Figure 2. Évolution du nombre de valvuloplasties aortiques (en bleu) et de TAVI (en rouge) au CHU de Rouen. On note la diminution des valvuloplasties depuis l’accroissement de l’accessibilité et le remboursement du TAVI.
C’est le cas notamment des patients en situation hémodynamique instable : patients en choc cardiogénique, mais également en insuffisance cardiaque réfractaire, avec un tableau de bas débit, d’insuffisance rénale aiguë, ou avec au premier plan un syndrome coronarien aigu. Dans ces situations, une valvuloplastie aortique permettra le plus souvent une amélioration de la situation clinique suffisante pour stabiliser le patient et réaliser le bilan non invasif (scanner cardiaque et vasculaire), puis le TAVI dans de meilleures conditions. Un des avantages de la valvuloplastie aortique dans les situations où la fonction rénale est altérée est la possibilité de réaliser la procédure de valvuloplastie sans injection de produit de contraste. Parfois, une valvuloplastie devra être réalisée en urgence de façon à permettre une chirurgie non cardiaque urgente. Le risque de la chirurgie doit alors être pesé par rapport à celui de la valvuloplastie. La décision de valvuloplastie dépendra notamment du caractère symptomatique du rétrécissement aortique(12).

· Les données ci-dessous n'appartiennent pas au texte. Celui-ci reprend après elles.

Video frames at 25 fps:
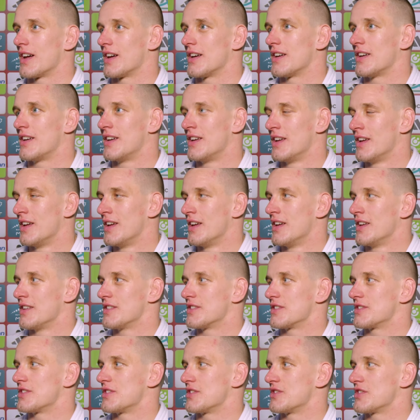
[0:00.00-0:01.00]
uh,
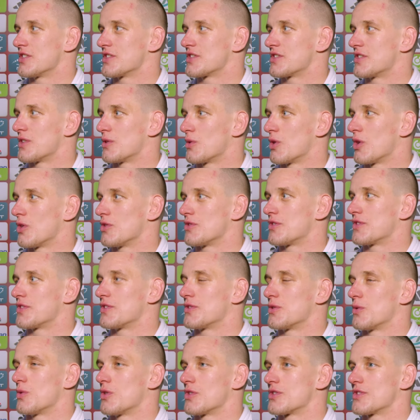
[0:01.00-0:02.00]
this is just the road
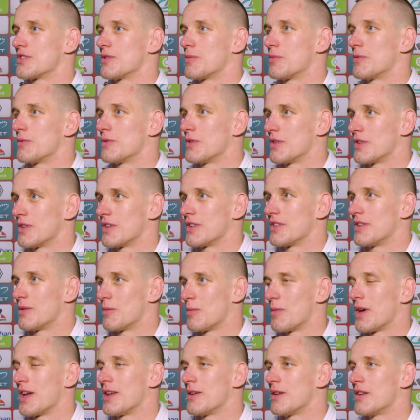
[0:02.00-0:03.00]
towards the, the, the
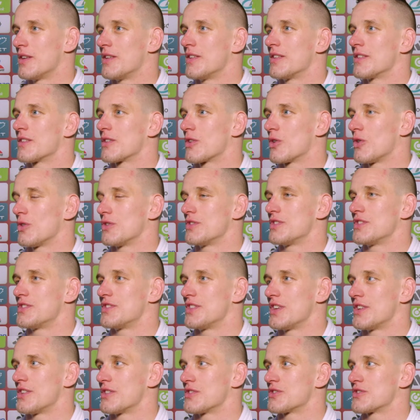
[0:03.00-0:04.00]
main goal this
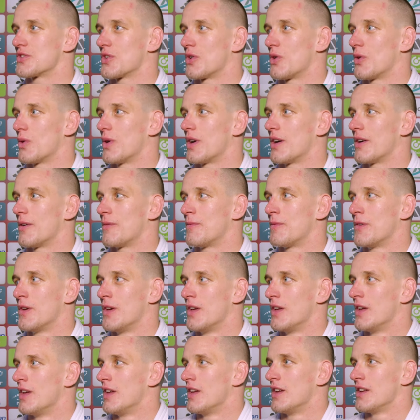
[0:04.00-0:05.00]
year. So uh,
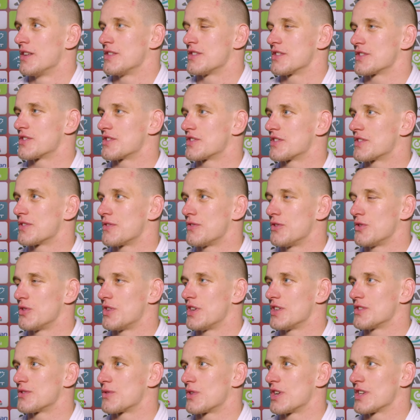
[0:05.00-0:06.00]
just a few
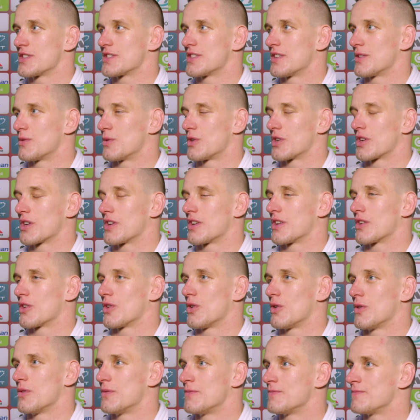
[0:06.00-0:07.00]
days rest and we're gonna
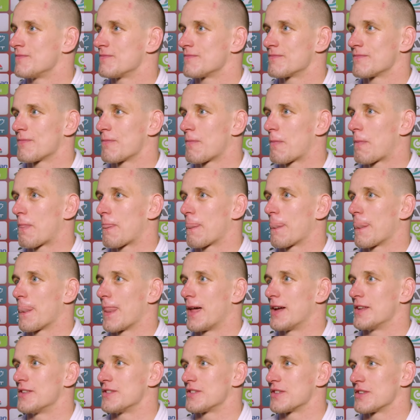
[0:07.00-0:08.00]
go
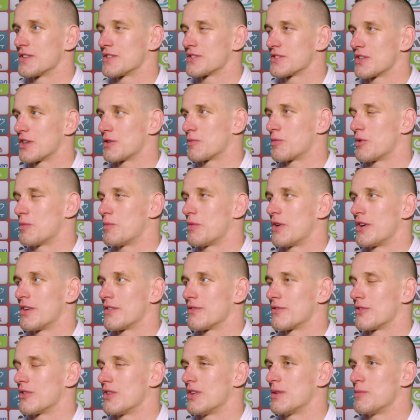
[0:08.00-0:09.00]
and uh, start
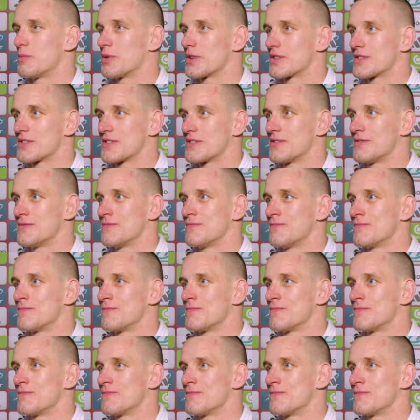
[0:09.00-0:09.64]
preparing for Olympics.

Dans des situations cliniques plus stables, une valvuloplastie pourra être proposée à titre de test diagnostique chez des patients pour lesquels une décision de TAVI paraît difficile.
Ce peut être le cas de patients présentant des symptômes pouvant ne pas être en rapport avec le rétrécissement aortique comme une dyspnée chez des patients insuffisants respiratoires, des patients coronariens, des patients ayant une insuffisance mitrale ou une dysfonction ventriculaire gauche autonome. Une valvuloplastie d’épreuve apparaît également utile pour les patients dont l’état général est fortement altéré ou ceux présentant des troubles cognitifs. Dans tous ces cas, il paraît plus raisonnable de réaliser une valvuloplastie aortique et de juger de l’amélioration clinique obtenue plutôt que de s’engager d’emblée dans la réalisation d’un TAVI dont les risques et le coût sont bien supérieurs.

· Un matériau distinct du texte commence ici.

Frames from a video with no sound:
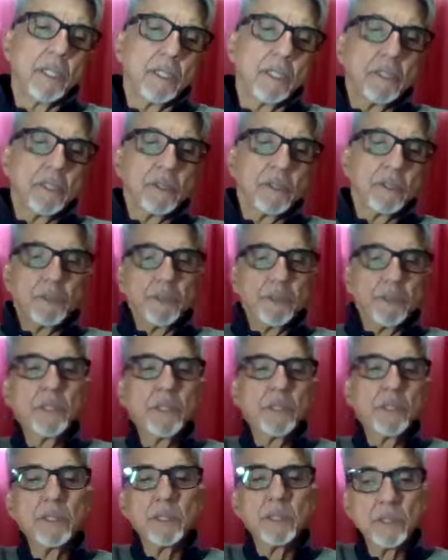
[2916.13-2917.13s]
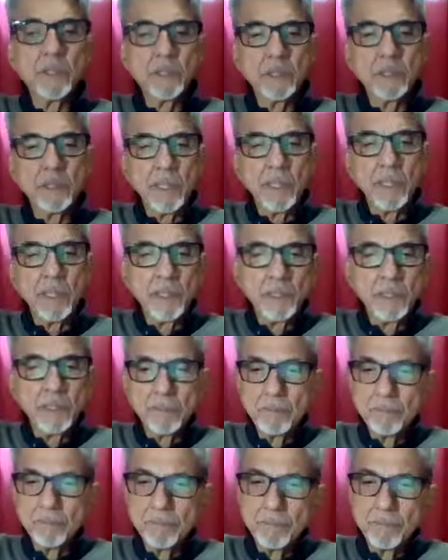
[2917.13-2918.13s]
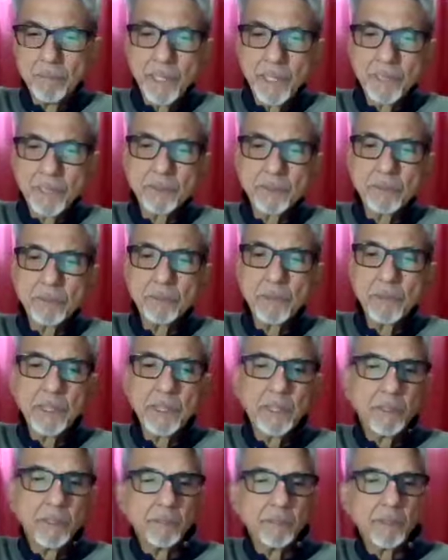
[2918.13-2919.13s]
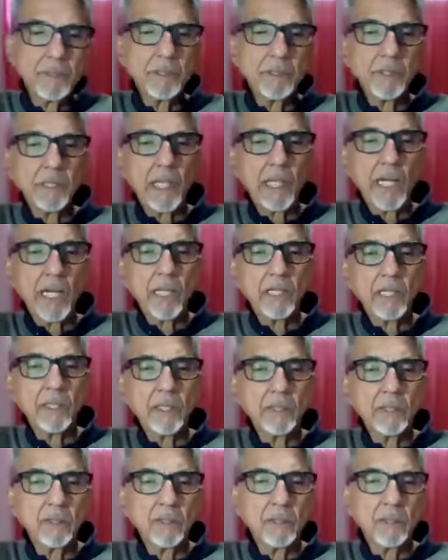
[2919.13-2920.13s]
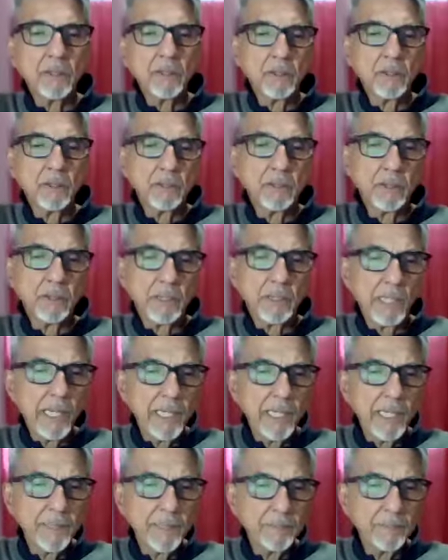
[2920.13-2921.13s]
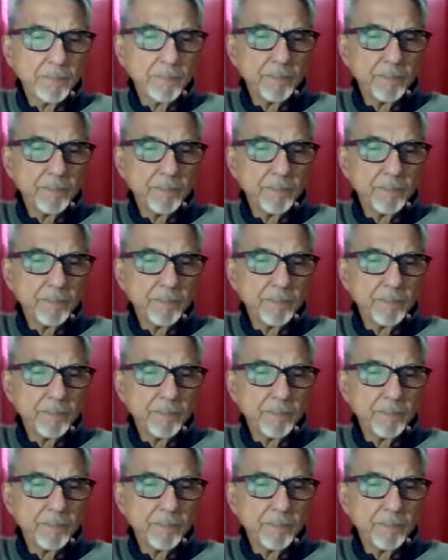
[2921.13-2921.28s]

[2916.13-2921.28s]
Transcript: dispositions that makes me stuck or decline.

Place dans les recommandations
Les recommandations européennes sur la prise en charge des valvulopathies viennent d’être mises à jour et retiennent ces indications de valvuloplastie aortique avec une recommandation de grade IIB en pont à une chirurgie ou à un TAVI chez les patients en situation hémodynamique instable ou chez les patients nécessitant une chirurgie non cardiaque majeure et urgente(12). Une valvuloplastie aortique peut également être envisagée (recommandation de grade IIB) à titre diagnostique chez les patients ayant une potentielle autre cause que le RAC à leurs symptômes (telle qu’une maladie respiratoire) ou une dysfonction ventriculaire gauche sévère, une insuffisance rénale ou une autre dysfonction d’organe potentiellement réversible après valvuloplastie, à condition que celle-ci soit réalisée dans un centre ayant accès au TAVI(12).
En pratique
La valvuloplastie aortique garde une place dans les situations où il n’est pas raisonnable de réaliser directement un TAVI en raison d’une balance bénéfice-risque suboptimale : instabilité hémodynamique, chirurgie non cardiaque urgente, symptômes d’origine incertaine.
Elle doit être réalisée en pont vers un TAVI.